The issue of embryonic stem cells was extensively debated during the adoption of the Directive on the quality and safety of human tissues and cells (Directive 2004/23/EC). In this context, the legislators have recognised that there is, to date, no consensus among Member States upon which harmonised decisions at EU level could be taken on the use or prohibition of embryonic stem cells. Thus, regulating such use or prohibition should remain a national responsibility. If, however, any particular use of these cells is authorised in a given Member State, it should be ensured that all provisions necessary to protect public health and guarantee respect for fundamental rights are effectively applied, in a harmonised way throughout the Community i.
It is suggested to follow the same logic in this proposal. The proposed Regulation does not interfere with national legislation prohibiting or restricting the use of any specific type of human or animal cells, or the sale, supply or use of medicinal products based on such cells. Explicit provisions have been introduced in the proposal to clarify this point.
As outlined in Directive 2004/23/EC, human tissue- and cell- based products should be founded on the philosophy of voluntary and unpaid donation, anonymity of both donor and recipient, altruism of the donor and solidarity between donor and recipient. Voluntary and unpaid tissue and cell donations are a factor which may contribute to high safety standards for tissues and cells, and hence to the protection of human health.
The fact that advanced therapy medicinal products fall under the overall regulatory framework for medicinal products implies that all already-existing incentives and competitiveness-related provisions of this framework directly apply to these products. This includes:
- Direct and harmonised access to the Community market through a Community marketing authorisation, without prejudice to national prohibitions as referred to in section 3.5;
- A harmonised data protection period (the so-called ‘8+2+1’ rule) i;
- The possibility to be designated as an orphan medicinal product i;
- The possibility of an accelerated assessment procedure i;
- The option to get conditional marketing authorisations or marketing authorisations in exceptional circumstances i;
- Specific financial incentives and administrative assistance in respect of small and medium-sized enterprises (SMEs) i.

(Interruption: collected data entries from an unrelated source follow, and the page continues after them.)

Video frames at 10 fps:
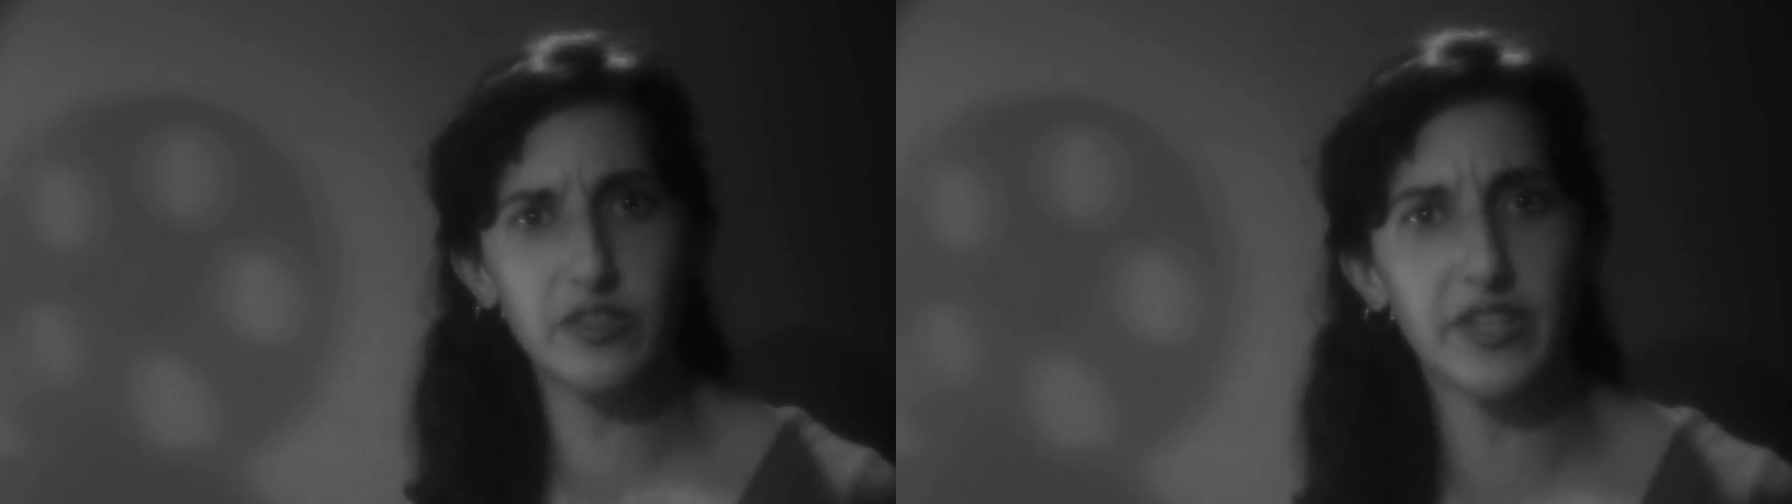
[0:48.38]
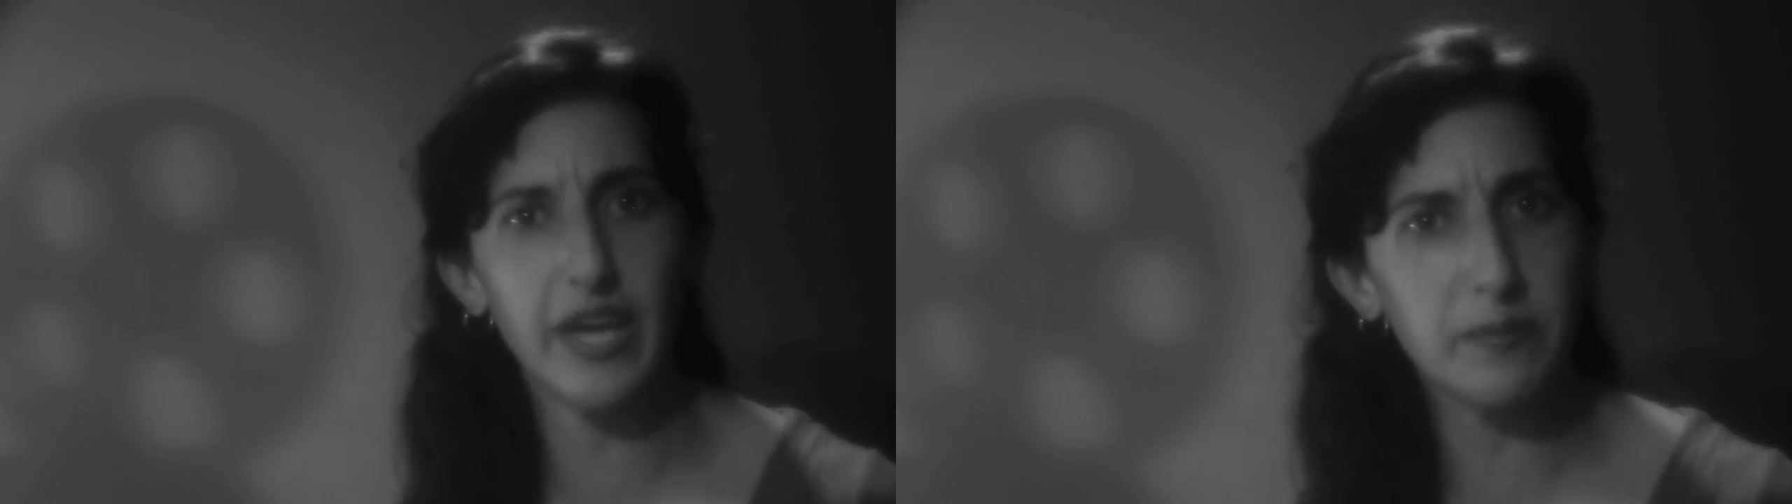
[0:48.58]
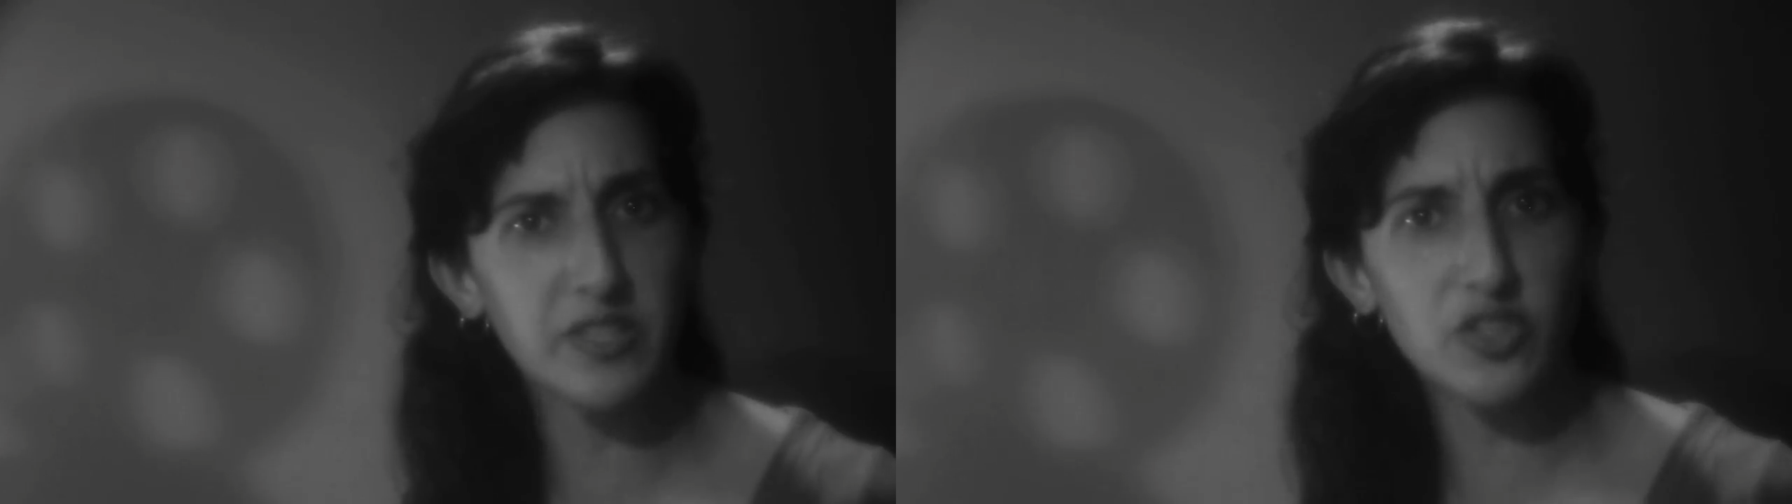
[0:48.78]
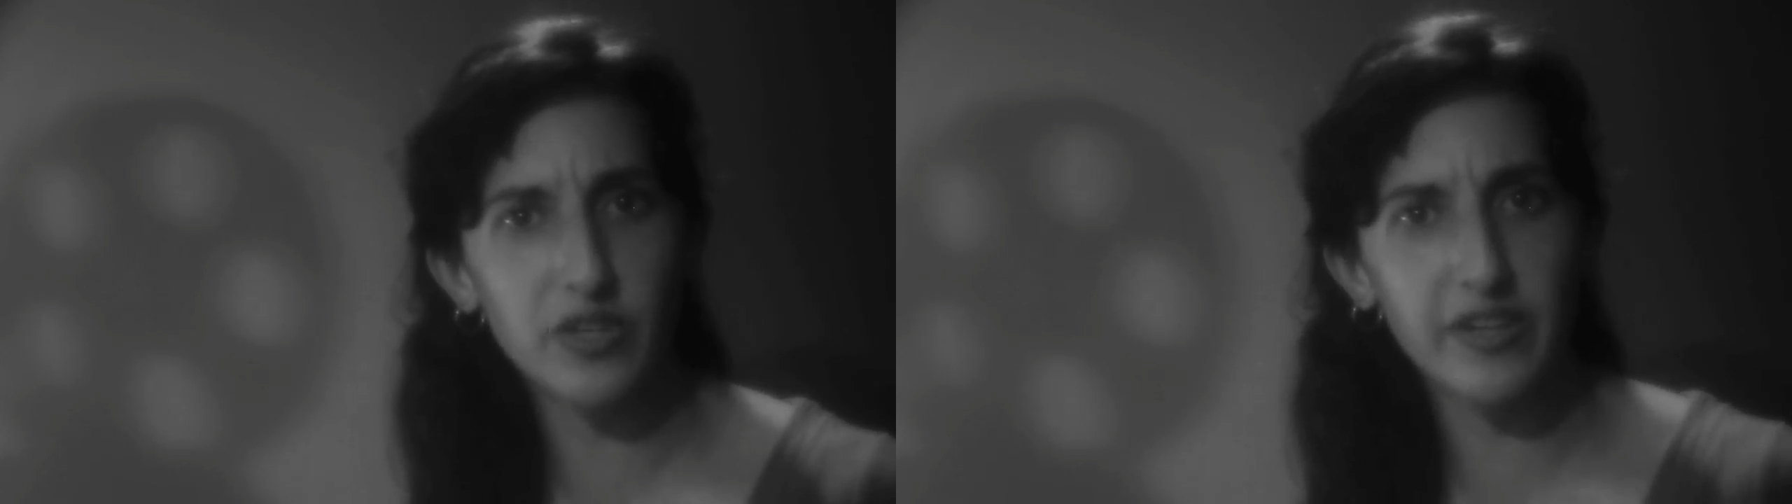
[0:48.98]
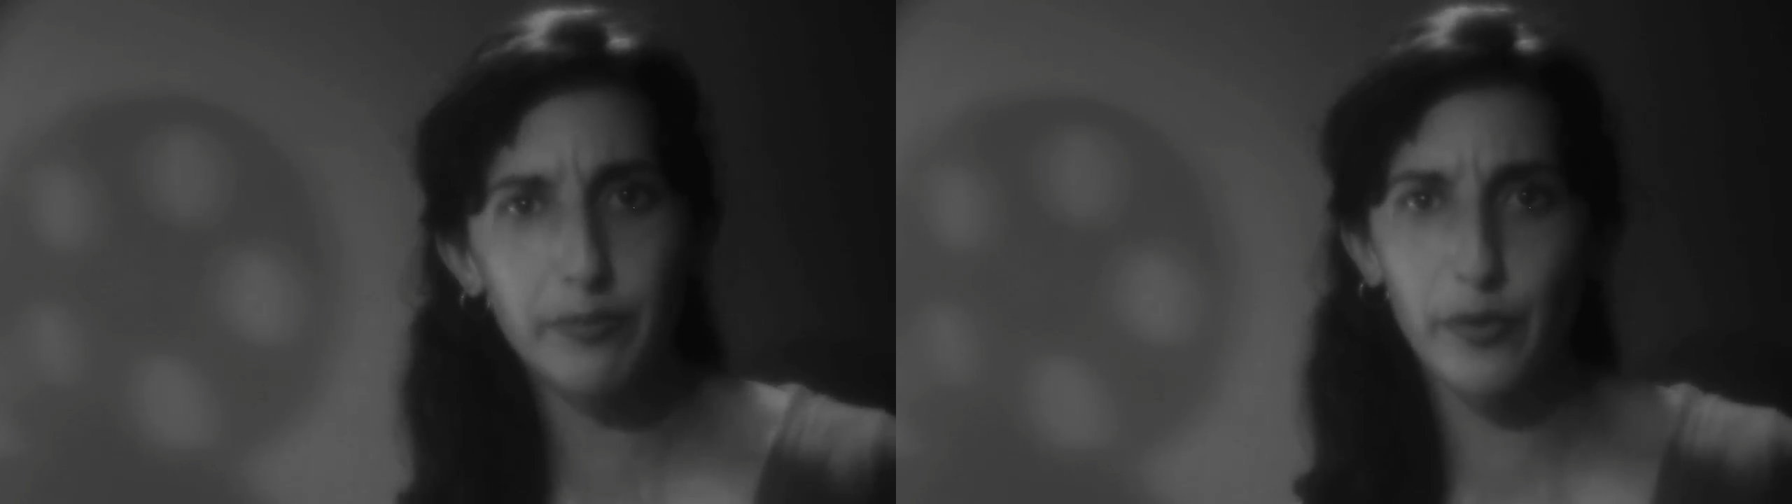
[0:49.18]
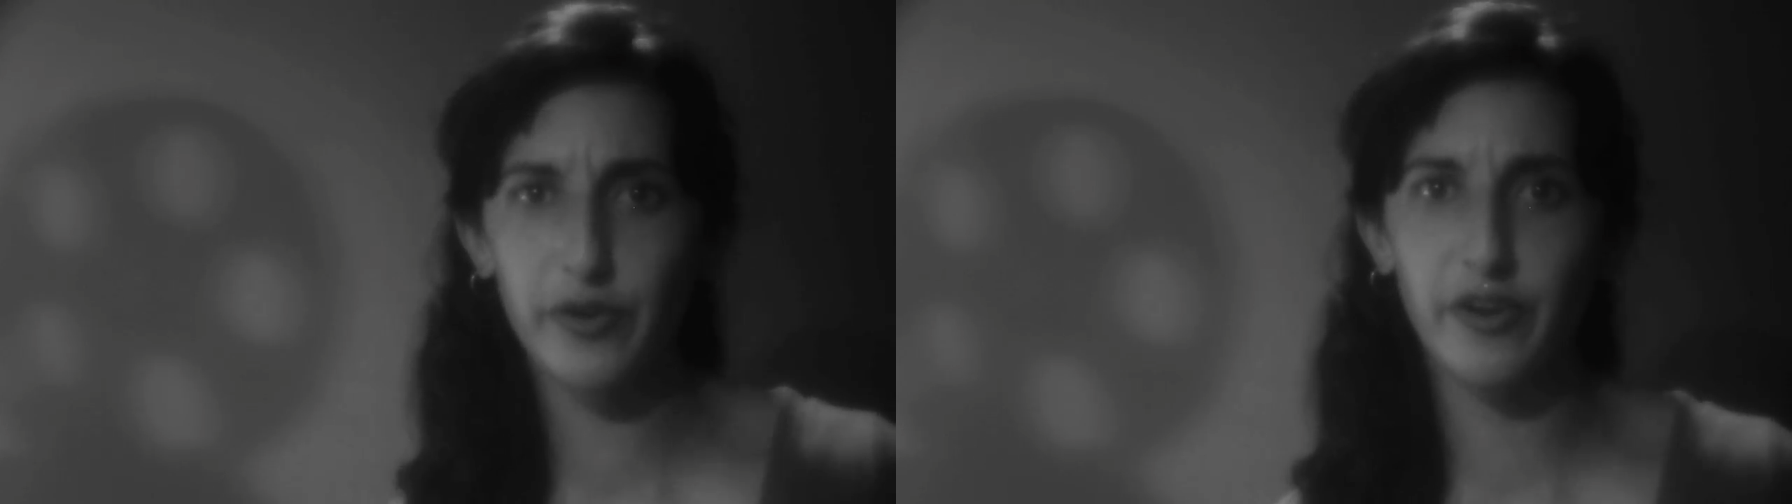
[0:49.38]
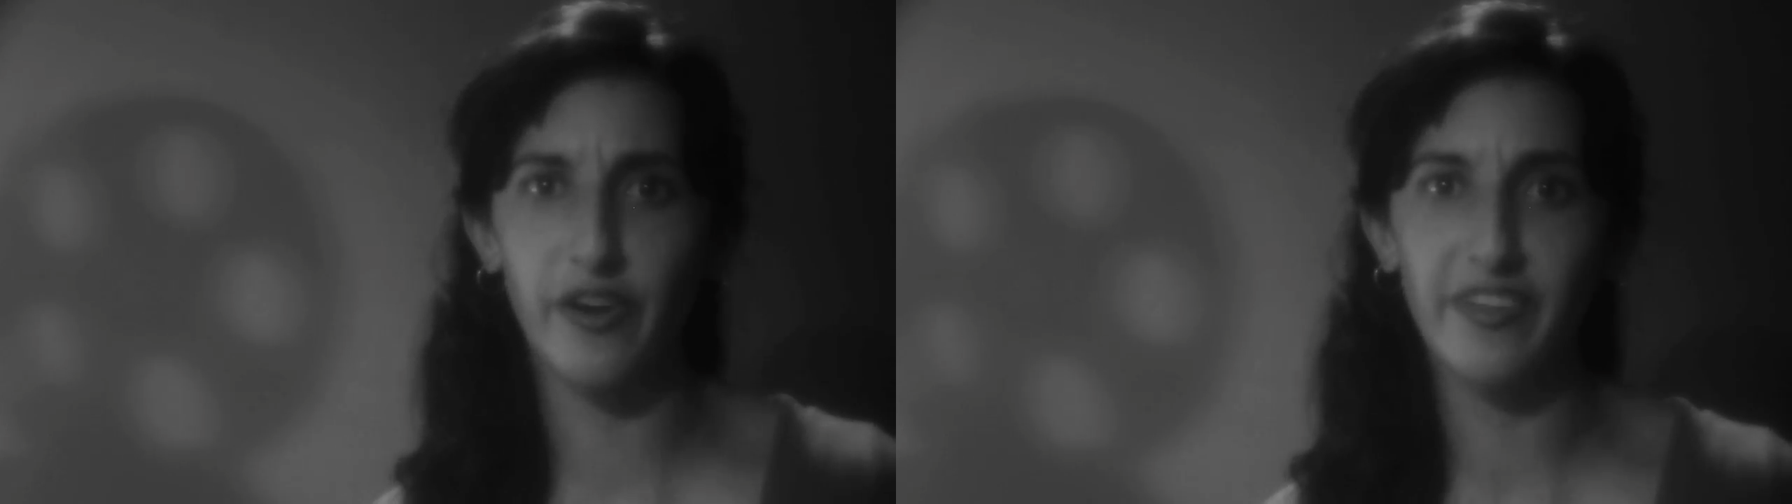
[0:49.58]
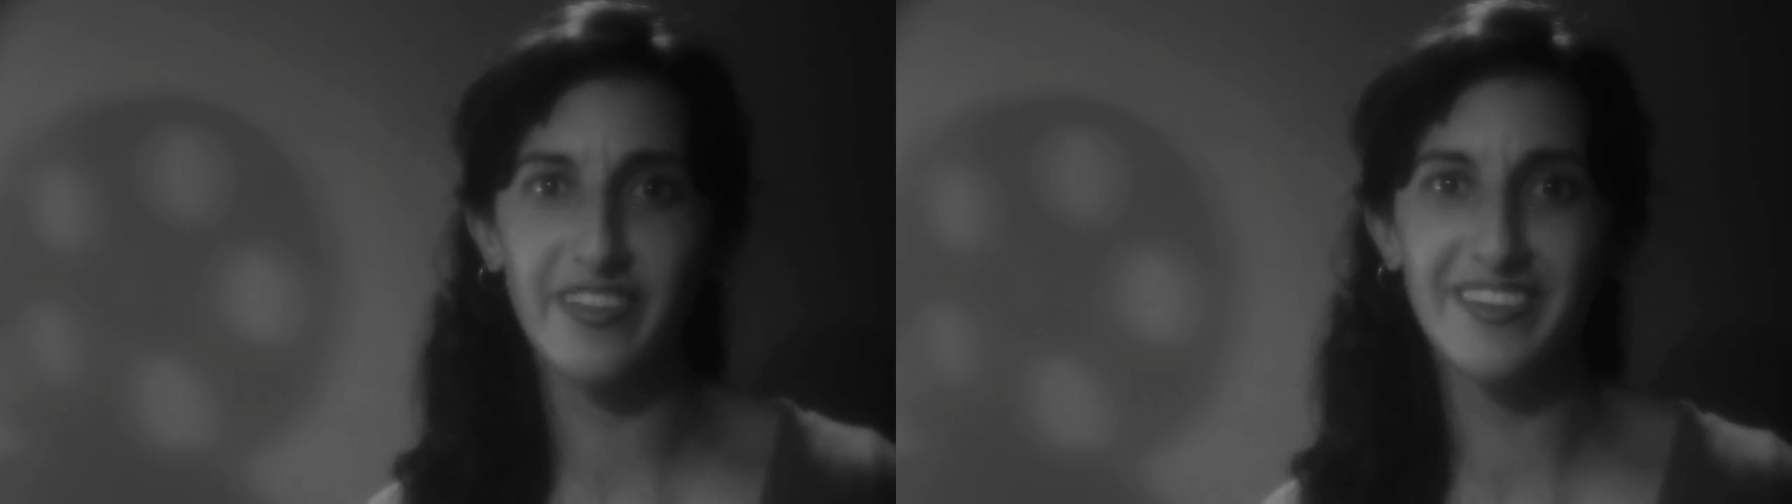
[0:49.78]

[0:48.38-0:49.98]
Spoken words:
to the administrative protocol.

Besides, the proposal foresees additional, specific incentives:
- a 90% fee reduction for the provision of scientific advice by the EMEA in respect of advanced therapies, regardless of the economic size of the applicant;
- A system of early evaluation and certification of quality and non-clinical safety data by the Agency, independently of any marketing authorisation application, for SMEs developing advanced therapy medicinal products. This system is designed to help SMEs which focus on the early development aspects, but do not conduct the subsequent clinical trials themselves. The certification of ‘early-development’ data by the Agency should provide an important selling argument to those companies who wish to license out their technology to bigger undertakings.